А может быть моё неумение видеть—провозвестие великой тьмы, которая надвигается на нас и набрасывает свою тень на одряхлевший мир. Где ныне слава Вавилона? Где прошлогодние снега? Земля танцует танец Макабров, иногда мне кажется, будто по Дунаю идут корабли, набитые сумасшедшими, идут в тёмную землю. Мне остаётся только молчать. О, сколь полезно, сколь весело и сладко сидеть в тиши, молчать, говорить с Богом! Скоро уж я возвращусь к своим началам. И я уже не верю, что это будет Господь славоносный, как говорили мне аббаты моего ордена, или Господь великой радости, как уповали давешние минореты, а может быть, даже и не Господь милосердия. Бог—полное Ничто, его не касаются ни “теперь”, ни “здесь”.
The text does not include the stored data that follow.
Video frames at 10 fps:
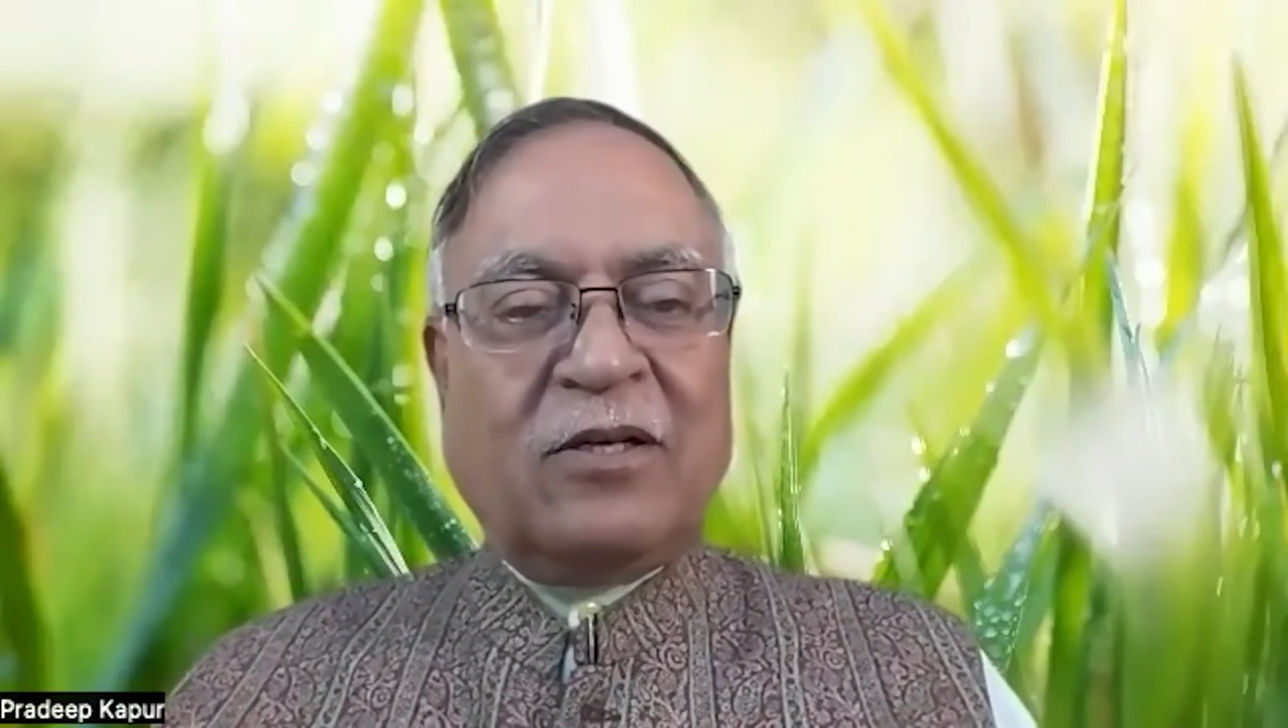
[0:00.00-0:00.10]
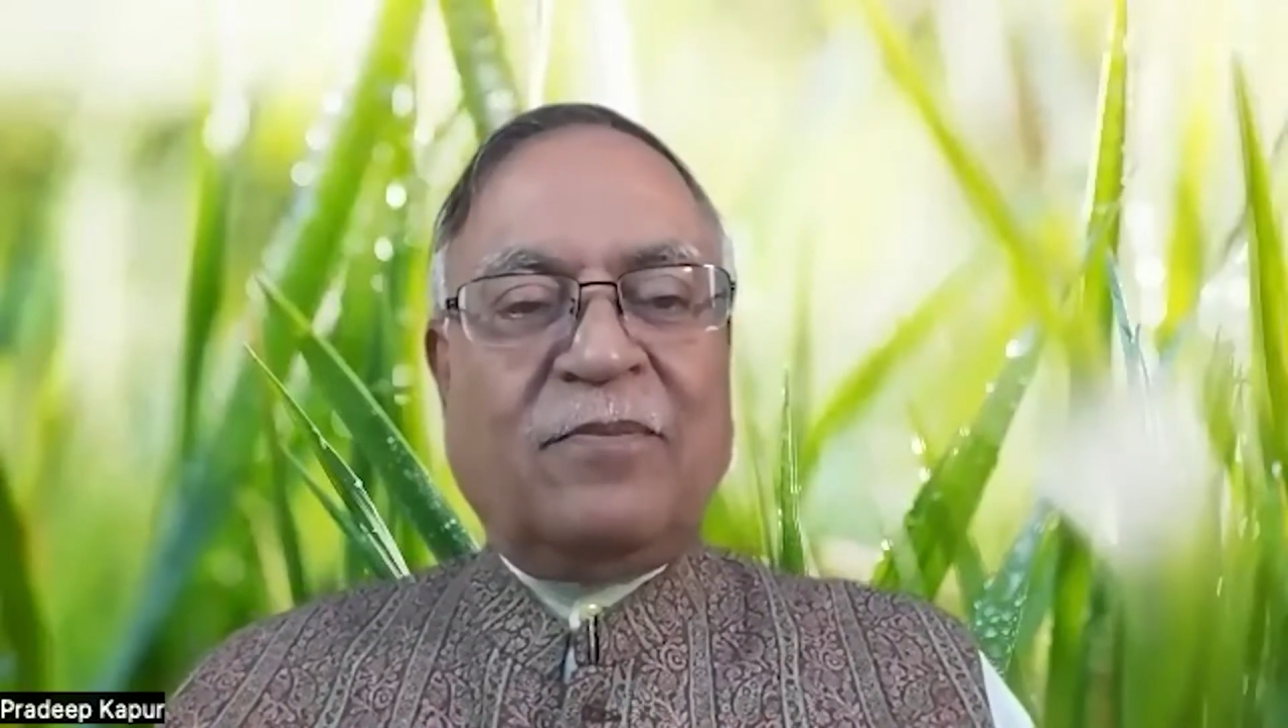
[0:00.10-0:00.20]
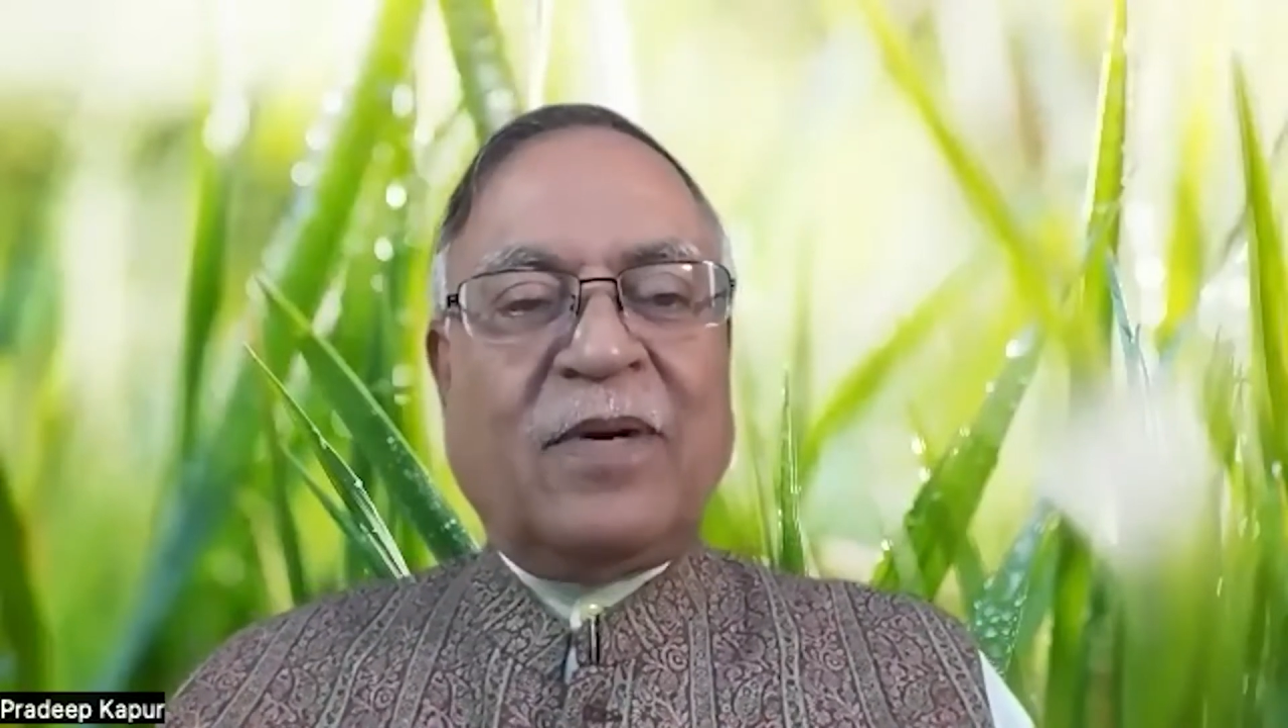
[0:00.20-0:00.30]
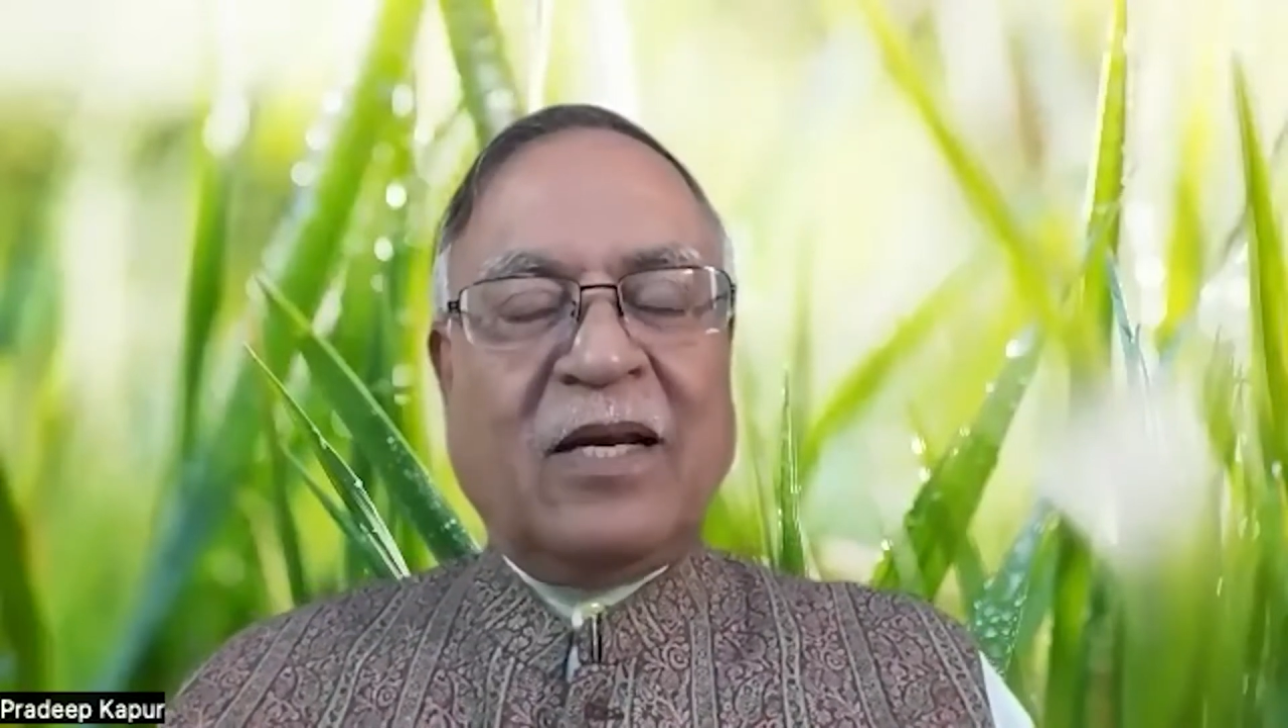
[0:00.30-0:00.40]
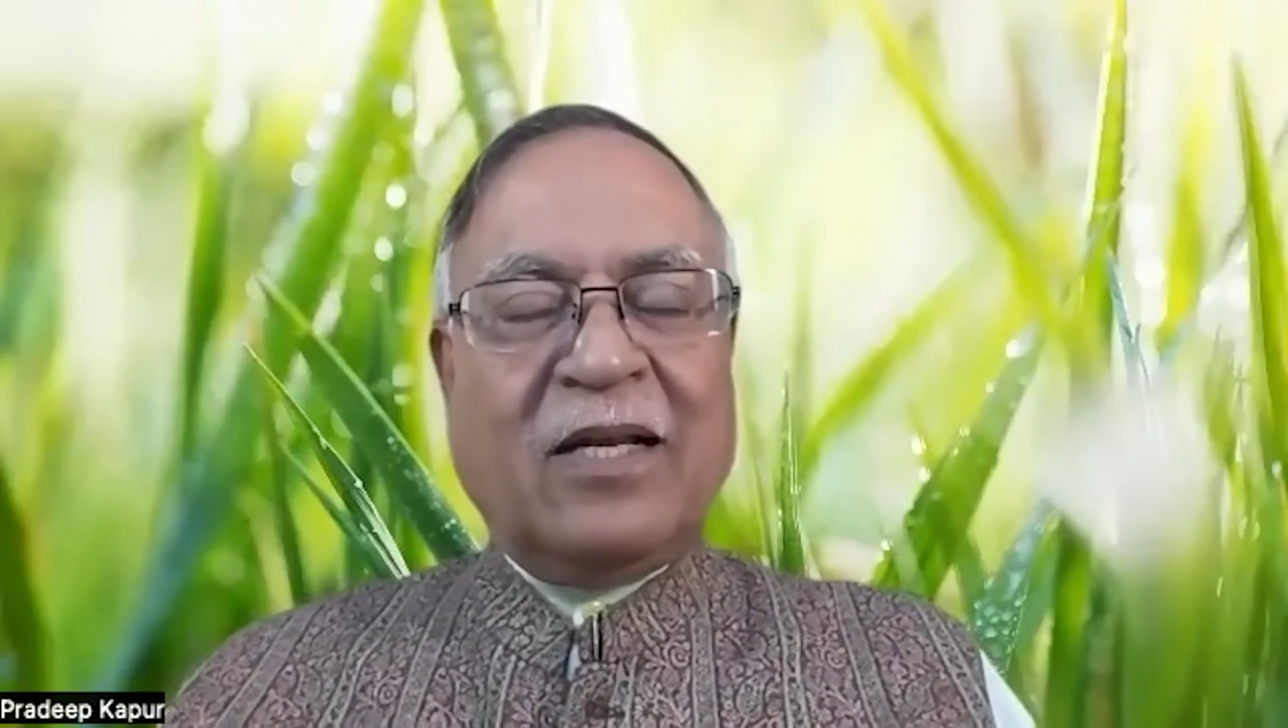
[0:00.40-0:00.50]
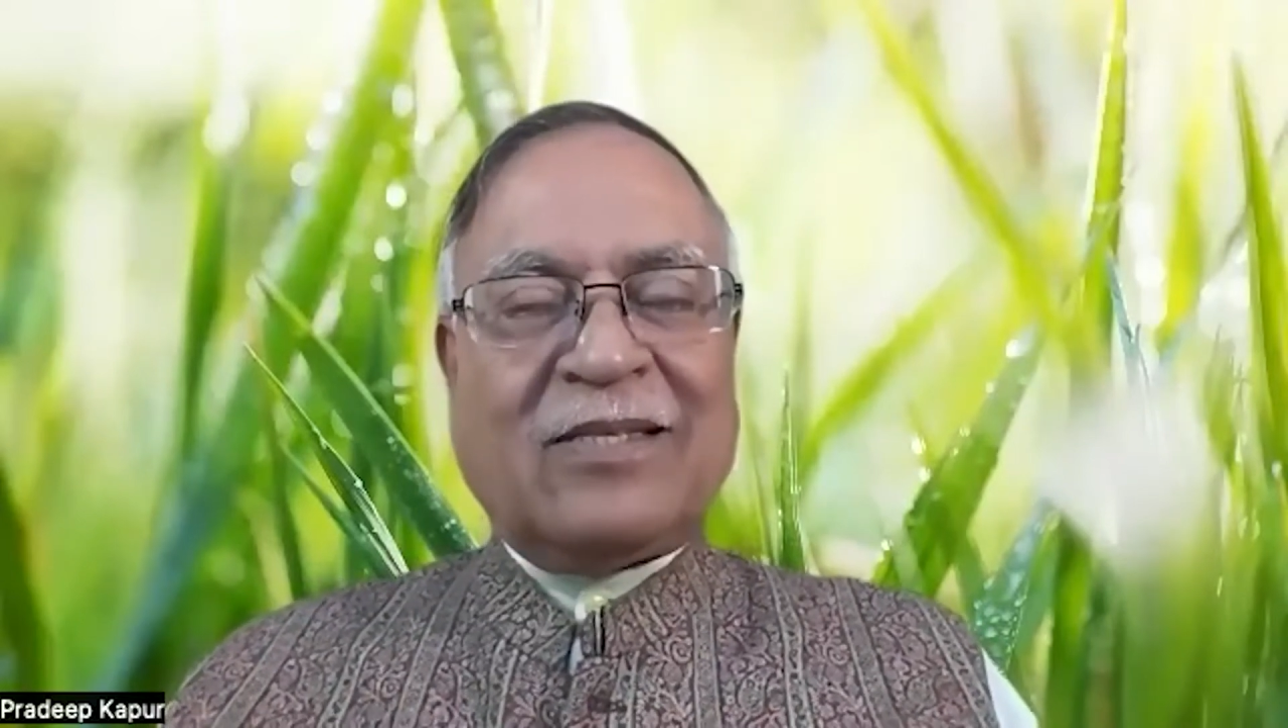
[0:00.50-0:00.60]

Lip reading: of Medical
Скоро уж я поступлю туда, в наиширочайшую пустыню, совершенно гладкую и неизмеримую, где подлинно честное сердце изнывает в благостыне. Я погружусь в божественные сумерки, в немую тишину и в неописуемое согласие, и в этом погружении утратится и всякое подобие и всякое неподобие, и в этой бездне мой дух утратит самого себя и не будет больше знать ни подобного, ни неподобного, ни иного; и будут забыты любые различия, я попаду в простейшее начало, в молчащую пустоту, туда, где не видно ни какой разницы, в глубины, где никто не обретёт себе собственного места, уйду в молчаливое совершенство, в ненаселённое, где нет ни дела, ни образа. И нет Бога.
Р.S. Опишу Вильгельма, своего учителя, знакомство с которым и подвигло меня на написание сих мемуаров. Видом брат Вильгельм мог запомниться самому рассеянному человеку. Ростом выше обычного, он казался ещё выше из-за худобы. Взгляд острый, проницательный. Тонкий, чуть крючковатый нос сообщал лицу настороженность, пропадавшую в минуты отупения. Подбородок также выказывал сильную волю, хотя длиннота лица, усыпанного веснушками, могла означать и неуверенность в себе, и застенчивость. Со временем я убедился: то, что казалось в нём нерешительностью, было любопытством.
Я не знал тогда, да и не знаю сейчас, чего искал Вильгельм. Допускаю, что и сам он не знал, а движим был единственной страстью—к истине, и страдал от единственного опасения—неотступного—что истина не то, чем кажется в данный миг. Поручение его мне было неизвестно до конца путешествия. Подлинные цели мне открылись в конце путешествия. Я сделался писцом и учеником при нём и никогда не пожалел, ибо узрел дела, достойные увековечения—ради чего и тружусь ныне—в память тех, кто придёт за нами.         
В скриптории холодно, палец у меня ноет. Оставляю эти письмена, уже не знаю кому, уже не знаю о чём.»
Жена Елена, когда пришла с работы, застала мужа крепко спящим и чмокающим во сне губам, словно младенец.
         

         











          Чумак Игорь Анатольевич—реальная личность. Он родился в Донецке и никогда не занимался расследованием уголовных дел или террористических актов. И тем не менее, работая в различных организациях, благодаря аналитическому складу ума, помог в разбирательстве сложных жизненно значимых перипетиях  жизни многих людей. И, как следствие, его помнят многие люди, оказавшиеся по обе стороны баррикад. Одни с уважением, другие—с ненавистью. И важно отметит, что сам Чумак никогда предвзято не относился к тем, которых он, по тем или иным причинам, “раскрывал” и показывал их истинные лица.  Все факты и многие герои—вымышлены.